From my work on postwar Westerns I am so accustomed to see male relationships devolve into violence that I watched Atmen in nervous anticipation of the men’s interaction, repeatedly asking myself, “Will this be the scene in which they erupt in loud confrontation?” Yet the film’s grace — and, again, “kindness” is the word that keeps coming to mind — seemed to be engaged in the quiet work of crafting a new model of masculinity, one composed of “tenderness and gentleness and consideration” to quote Deborah Kerr’s character, Laura Reynolds, in Tea and Sympathy, when she critiques her husband’s ideal of a manhood based on “swagger and swearing and mountain climbing.” By contrast, something of extraordinary delicacy and generosity happens in Markovics’ film.

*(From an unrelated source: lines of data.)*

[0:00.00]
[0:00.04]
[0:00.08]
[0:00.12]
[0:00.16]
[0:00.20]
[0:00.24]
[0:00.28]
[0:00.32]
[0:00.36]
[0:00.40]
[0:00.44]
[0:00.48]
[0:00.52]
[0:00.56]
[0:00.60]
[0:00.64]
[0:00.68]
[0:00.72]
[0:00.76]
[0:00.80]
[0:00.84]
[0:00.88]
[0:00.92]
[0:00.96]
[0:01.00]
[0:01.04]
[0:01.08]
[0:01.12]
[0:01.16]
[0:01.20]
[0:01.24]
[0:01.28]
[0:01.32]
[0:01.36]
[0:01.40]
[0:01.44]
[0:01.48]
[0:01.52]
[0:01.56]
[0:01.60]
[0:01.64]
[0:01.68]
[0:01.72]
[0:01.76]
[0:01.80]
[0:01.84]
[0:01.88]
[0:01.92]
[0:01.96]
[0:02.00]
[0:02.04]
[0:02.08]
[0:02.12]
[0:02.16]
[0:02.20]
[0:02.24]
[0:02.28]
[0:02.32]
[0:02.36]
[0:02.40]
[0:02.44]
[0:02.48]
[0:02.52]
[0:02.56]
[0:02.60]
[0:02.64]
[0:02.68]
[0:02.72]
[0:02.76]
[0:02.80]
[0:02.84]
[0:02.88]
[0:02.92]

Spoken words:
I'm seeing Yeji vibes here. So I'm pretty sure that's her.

Disappointingly, however, the relation between men and women in all these films is still figured as a zero-sum solution. If men are benevolent, women are heartless, irrelevant, or simply absent. If men are sinners, women are saints. In Atmen, the representation of females offers them limited humanity, for they range only from Roman’s homicidal mother (who confesses that she sent him to the orphanage after attempting to smother him with a pillow), to the nagging, disembodied voice of the ex-wife of Roman’s parole officer, to the simply dead, their bodies naked, scarred, and mute. In 3:10 to Yuma, Dan’s wife, so essential in Daves’ film, is reduced to a nearly silent role, fitting more the stereotype of women in traditional Westerns than the actual, vital roles women played in many of those films. In Don’t Come Knocking, a group of preternaturally kind women makes no demands on the fallen hero who left them all so long ago.

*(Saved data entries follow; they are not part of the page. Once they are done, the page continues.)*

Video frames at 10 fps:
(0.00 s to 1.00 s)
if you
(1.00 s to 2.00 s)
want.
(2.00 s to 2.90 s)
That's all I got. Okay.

Is that what’s happening in Atmen? Is it merely adapting to “shifts in the social climate” by characterizing its male father-figures as healers and mentors rather than as the bullies and martinets of the past? I hope not. I do not accuse any these films of bad faith: art that celebrates a fuller emotional range for men while creating works of beauty and power — which all these films are — is to be hailed. But I would like to urge that we move beyond the simplistic binary politics of films like Kramer vs. Kramer to craft a better ideal of masculinity, one that allows men greater emotional range without either mystifying the power of the father or vilifying, ignoring or sanctifying women.
Works Cited
Ross, Andrew. “The Great White Dude.” Constructing Masculinity. Ed. Maurice Berger, Brian Wallis, and Simon Watson. New York: Routledge, 1995. 167-75. Print.